A smile stayed on my face the whole elevator journey up to the Top of the Rock; remaining there as we stepped out towards a truly remarkable view. The whole skyline was lit up in front of us, neon beams jutting into the sky light light-sabers from the Empire State Building, Bank of America Tower, and One World Trade Center. Time seemed to stand still.
The Rockafeller Center is home to a number of late-night talk shows, so following our descent we wandered through the NBC studios where Jimmy Fallon was playing host to Blake Shelton and Kit Harrington for the evening. Unfortunately I didn't manage to meet the man who is one of my country music heroes, but I did manage to press the button of Blake's replica judges' chair from The Voice.
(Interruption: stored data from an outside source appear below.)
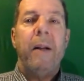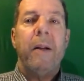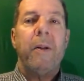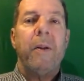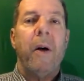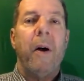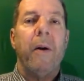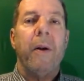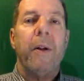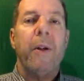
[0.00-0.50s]

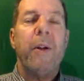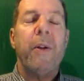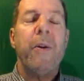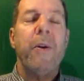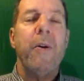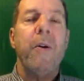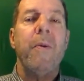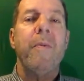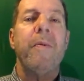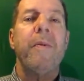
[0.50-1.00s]
It's on his
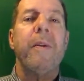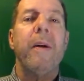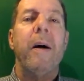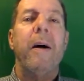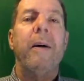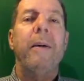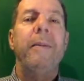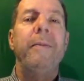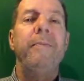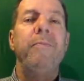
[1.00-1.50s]

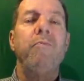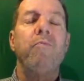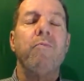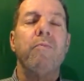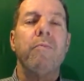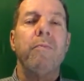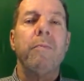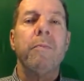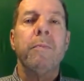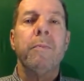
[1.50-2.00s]
tombstone.
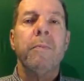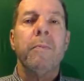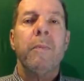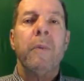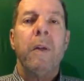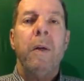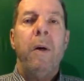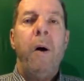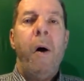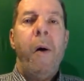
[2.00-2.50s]

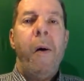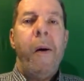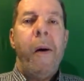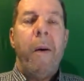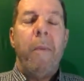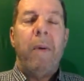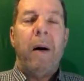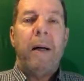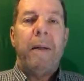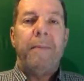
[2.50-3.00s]

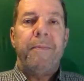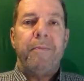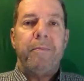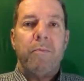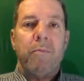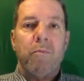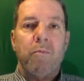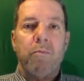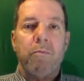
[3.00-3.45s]
But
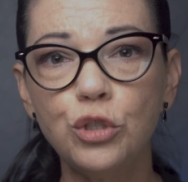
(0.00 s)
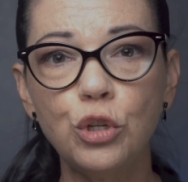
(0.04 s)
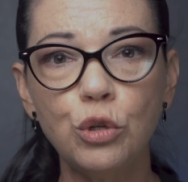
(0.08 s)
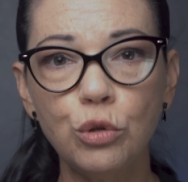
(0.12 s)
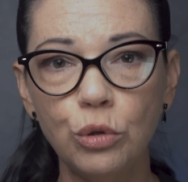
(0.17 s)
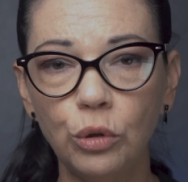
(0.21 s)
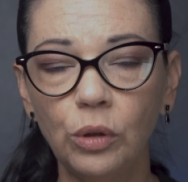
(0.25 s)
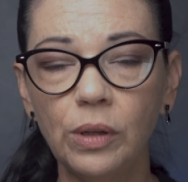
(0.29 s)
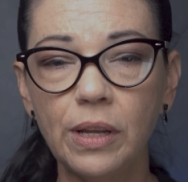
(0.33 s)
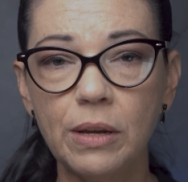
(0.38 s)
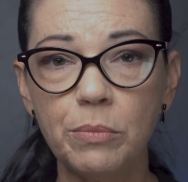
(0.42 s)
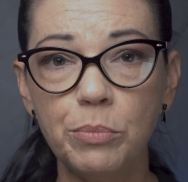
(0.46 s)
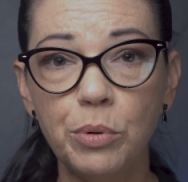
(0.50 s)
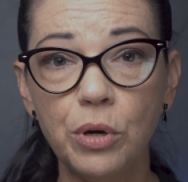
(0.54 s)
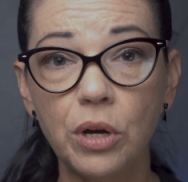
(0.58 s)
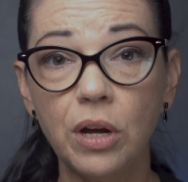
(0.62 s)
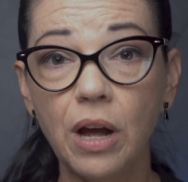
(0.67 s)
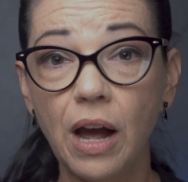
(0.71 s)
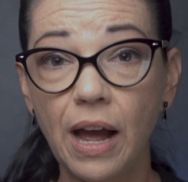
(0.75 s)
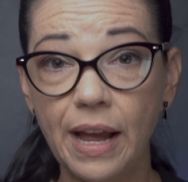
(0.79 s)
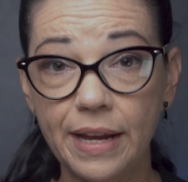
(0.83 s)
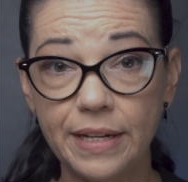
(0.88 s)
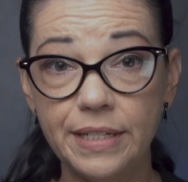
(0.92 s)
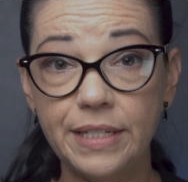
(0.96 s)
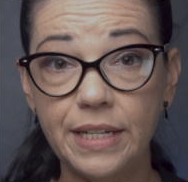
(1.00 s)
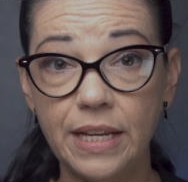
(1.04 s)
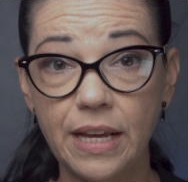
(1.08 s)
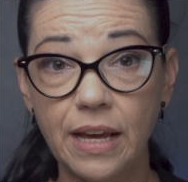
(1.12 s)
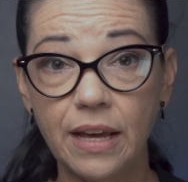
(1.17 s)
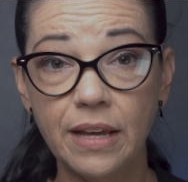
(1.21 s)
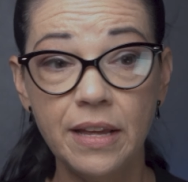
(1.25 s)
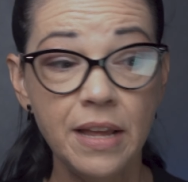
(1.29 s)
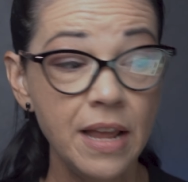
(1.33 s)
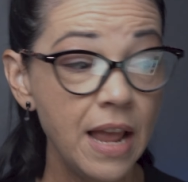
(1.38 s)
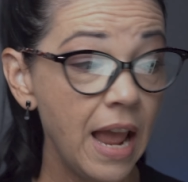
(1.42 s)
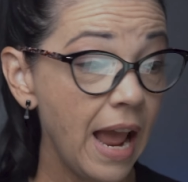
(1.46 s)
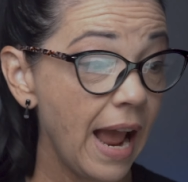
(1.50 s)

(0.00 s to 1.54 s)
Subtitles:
doodling book idea.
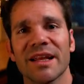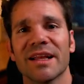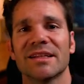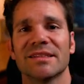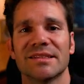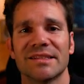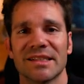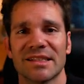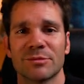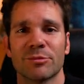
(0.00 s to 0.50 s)
and
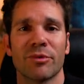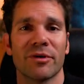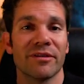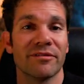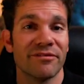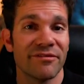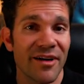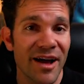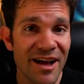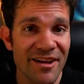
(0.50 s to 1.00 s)

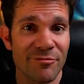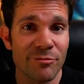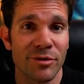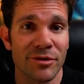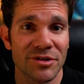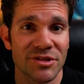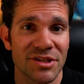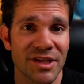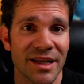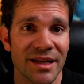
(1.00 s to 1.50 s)

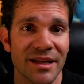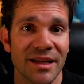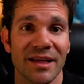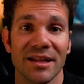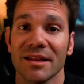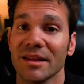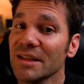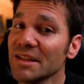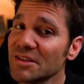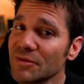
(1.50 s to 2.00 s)
6.5%,
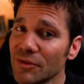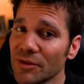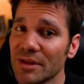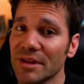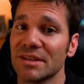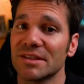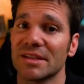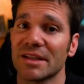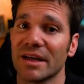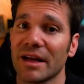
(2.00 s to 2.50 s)
at least for
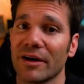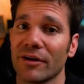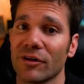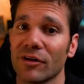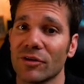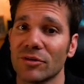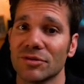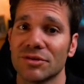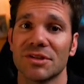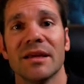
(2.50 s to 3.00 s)
these
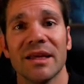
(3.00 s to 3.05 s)
scenarios,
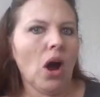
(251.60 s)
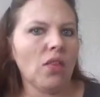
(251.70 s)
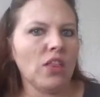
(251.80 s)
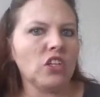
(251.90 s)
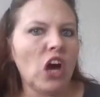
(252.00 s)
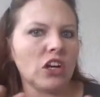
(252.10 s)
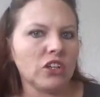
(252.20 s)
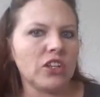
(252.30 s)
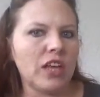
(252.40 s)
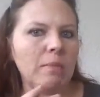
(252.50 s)
The
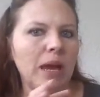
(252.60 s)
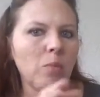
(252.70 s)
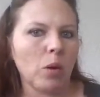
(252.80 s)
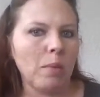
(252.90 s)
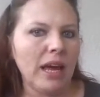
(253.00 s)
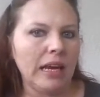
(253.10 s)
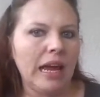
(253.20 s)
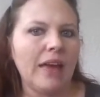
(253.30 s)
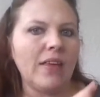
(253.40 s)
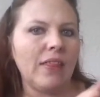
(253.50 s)
doctors can make more
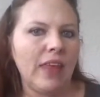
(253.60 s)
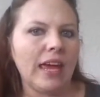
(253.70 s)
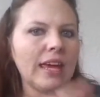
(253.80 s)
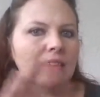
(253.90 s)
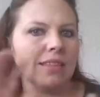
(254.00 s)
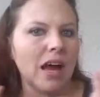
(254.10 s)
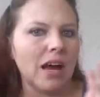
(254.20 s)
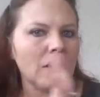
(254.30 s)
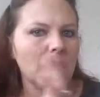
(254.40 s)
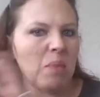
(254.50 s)
money, and then they can
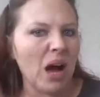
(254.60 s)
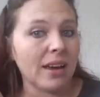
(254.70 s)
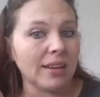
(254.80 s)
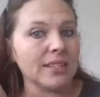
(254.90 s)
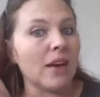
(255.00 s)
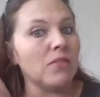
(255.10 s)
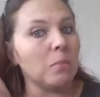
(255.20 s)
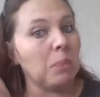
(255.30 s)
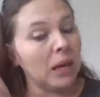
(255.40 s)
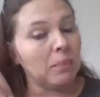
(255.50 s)
line the pockets of the
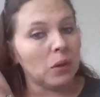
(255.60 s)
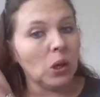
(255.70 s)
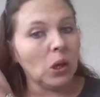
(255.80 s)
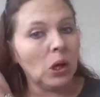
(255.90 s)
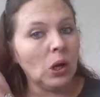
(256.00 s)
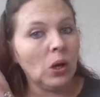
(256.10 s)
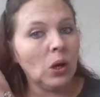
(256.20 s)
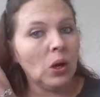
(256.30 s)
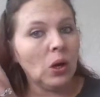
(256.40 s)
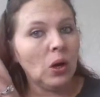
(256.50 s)
people
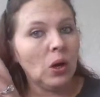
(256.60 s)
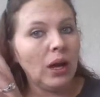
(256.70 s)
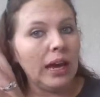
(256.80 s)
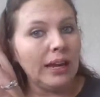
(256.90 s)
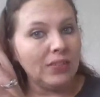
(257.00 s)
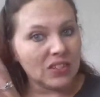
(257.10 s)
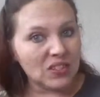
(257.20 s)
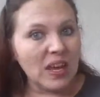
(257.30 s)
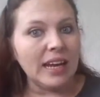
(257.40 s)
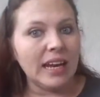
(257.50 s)
in the
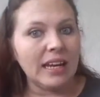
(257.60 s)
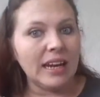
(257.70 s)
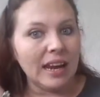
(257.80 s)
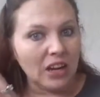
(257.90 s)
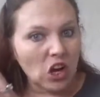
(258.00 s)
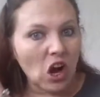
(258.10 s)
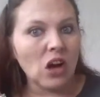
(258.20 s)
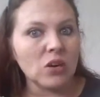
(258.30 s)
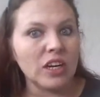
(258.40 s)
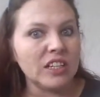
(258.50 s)
Senate and in
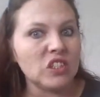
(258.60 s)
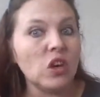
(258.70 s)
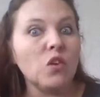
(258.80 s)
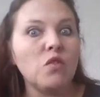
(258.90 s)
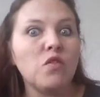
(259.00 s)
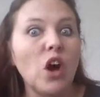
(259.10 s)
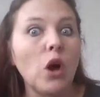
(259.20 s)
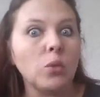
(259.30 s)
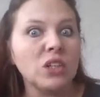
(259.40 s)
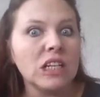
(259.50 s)
Congress who
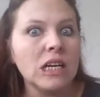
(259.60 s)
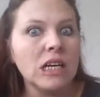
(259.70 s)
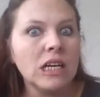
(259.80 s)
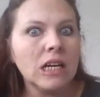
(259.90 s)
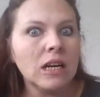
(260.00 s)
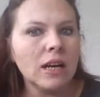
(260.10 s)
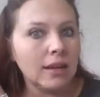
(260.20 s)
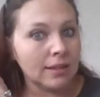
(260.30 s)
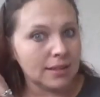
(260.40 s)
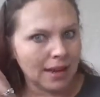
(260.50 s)
vote.
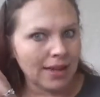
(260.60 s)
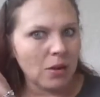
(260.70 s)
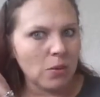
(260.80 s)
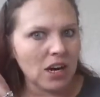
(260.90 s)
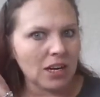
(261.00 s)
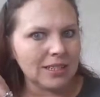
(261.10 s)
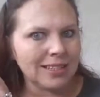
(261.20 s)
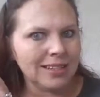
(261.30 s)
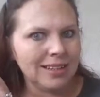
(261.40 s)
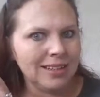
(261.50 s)
You see how that works?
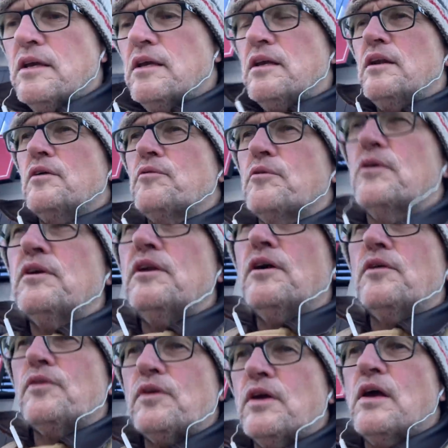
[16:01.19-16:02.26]
you know, you
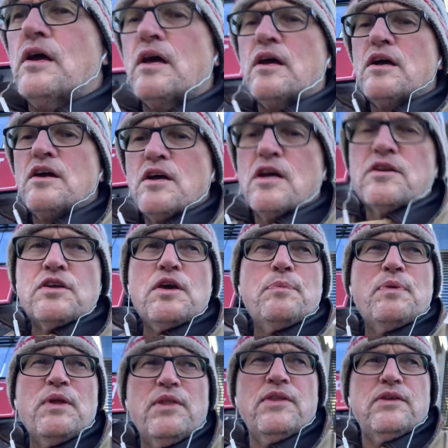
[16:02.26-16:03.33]
know the deep
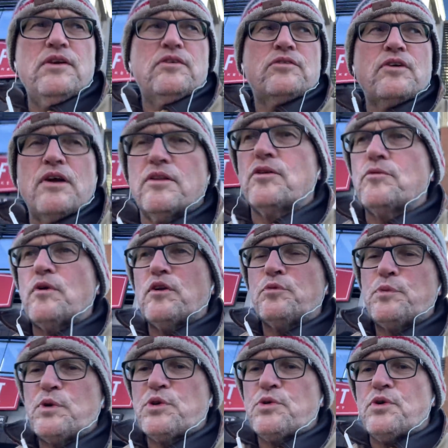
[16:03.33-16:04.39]
in, inside the
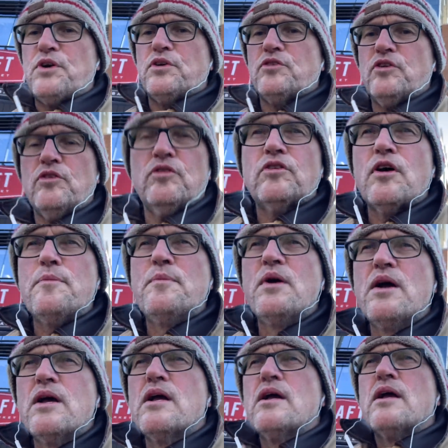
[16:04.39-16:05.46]
respiratory system
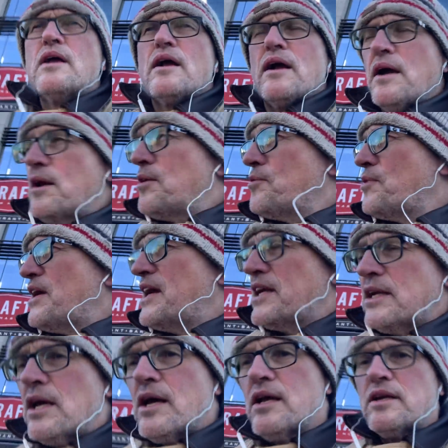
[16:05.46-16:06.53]
at a
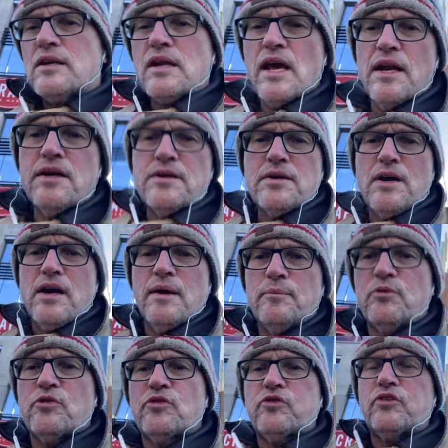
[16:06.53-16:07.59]
rate 10
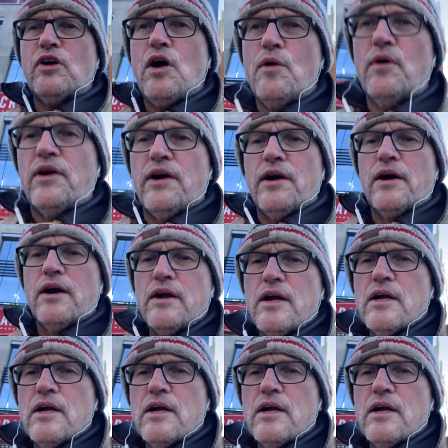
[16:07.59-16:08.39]
times slower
When I told my friend Carly I was going to New York, she said that there was one thing I had to do. More than anything else, including going to a Broadway show or visiting the Statue of Liberty, I needed to get some street-vendor falafel. I'd initially frowned back at the beaming face on the other end of my Skype conversation, but she remained so steadfast that by the time I'd landed the seed had been firmly planted.
Back in the hotel lobby my brother called for the lift whist I stuffed my face with the vegetarian delight. It might not have quite matched our view from the Top of the Rock, but it was sure damn tasty. Almost as tasty as the woman who followed us into the lift once it arrived.
"What floor are you going to?" my brother asked the short, tanned, 30 year old, beauty squeezed in beside us.
"34 please," she replied with a pearly-white smile. "Where are you guys from? Your accent is so cool."
"Scotland," said my brother. "What about yourself?"
"L.A. Can you understand me OK? Because I can only just make out what you guys are saying."
"Yeah we can, but from experience most people from L.A. aren't worth listening to anyway," I joked.
"I'm not even going to try and defend myself," she giggled. "My city is full of air-heads."
The lift made a *bing* as we reached Floor 12.
"Well this is our stop," I smirked. "It was nice meeting you."
"Enjoy the rest of your trip!" she winked.
As the elevator doors shut behind us I stood on the landing and sighed. It was love at first sight.